* _Aim of the exercise_:
Go to the line containing "[0:01.80-0:02.70]" and retype it and every later line exactly as written, up to the last line of the entries. Keep pictures out.
┌─ Dataset content
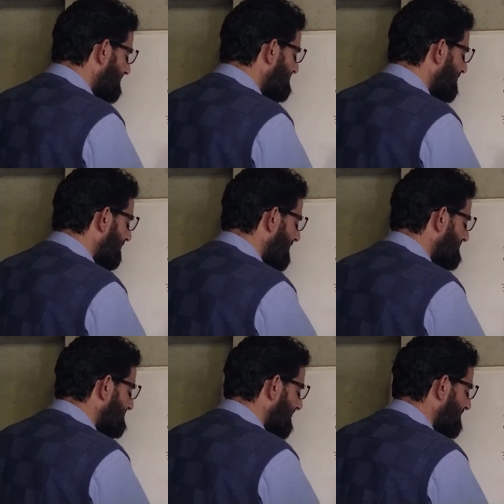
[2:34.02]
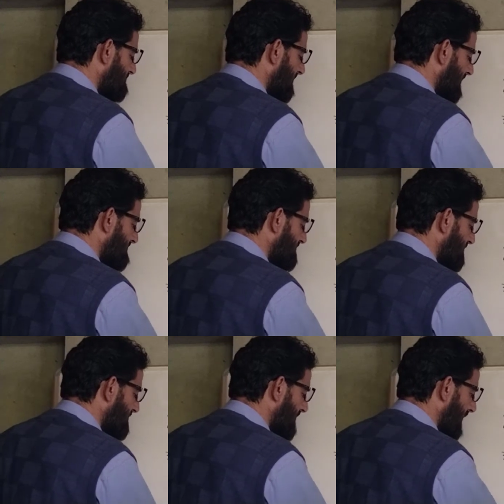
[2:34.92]
is equal to 6 minus
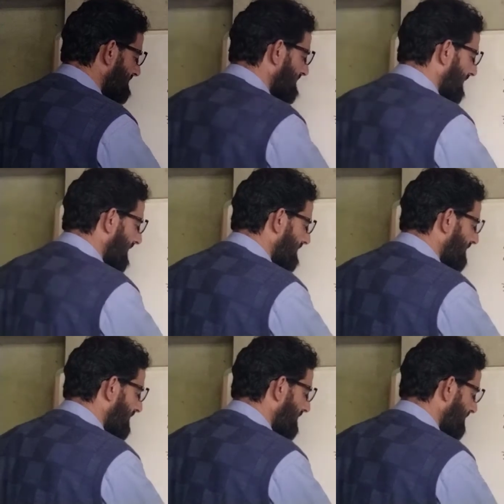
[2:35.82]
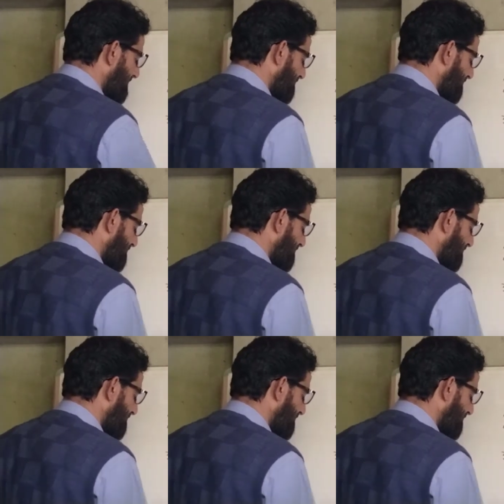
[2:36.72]
3, that is again 3.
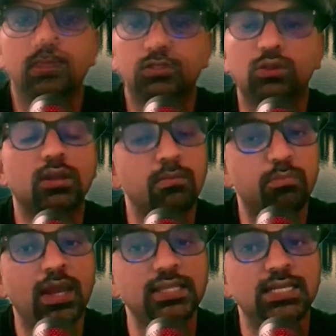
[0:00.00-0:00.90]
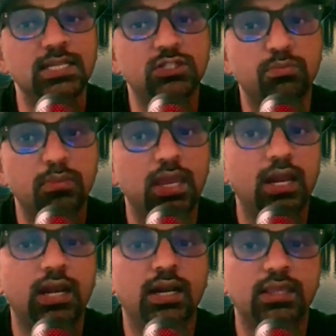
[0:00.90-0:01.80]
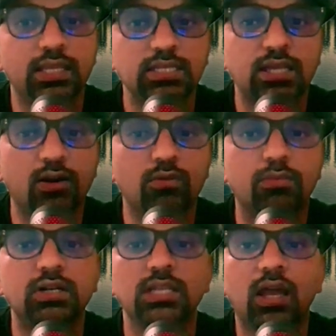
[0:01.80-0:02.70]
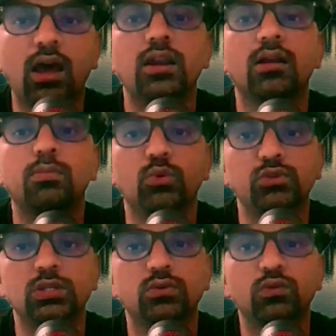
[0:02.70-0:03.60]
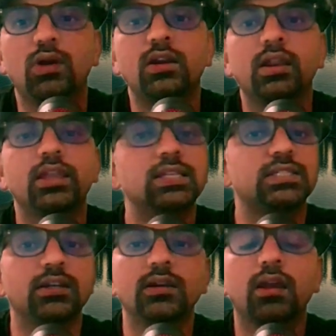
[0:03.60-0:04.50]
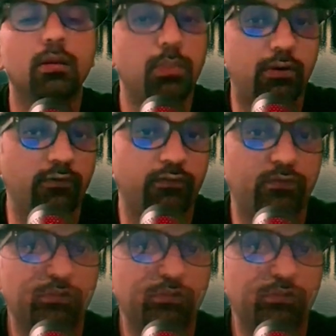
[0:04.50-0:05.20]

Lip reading: So the comparison is made and these arguments are opposing to what is written above.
└─
* _Solved problem_:
[0:01.80-0:02.70]
[0:02.70-0:03.60]
[0:03.60-0:04.50]
[0:04.50-0:05.20]

Lip reading: So the comparison is made and these arguments are opposing to what is written above.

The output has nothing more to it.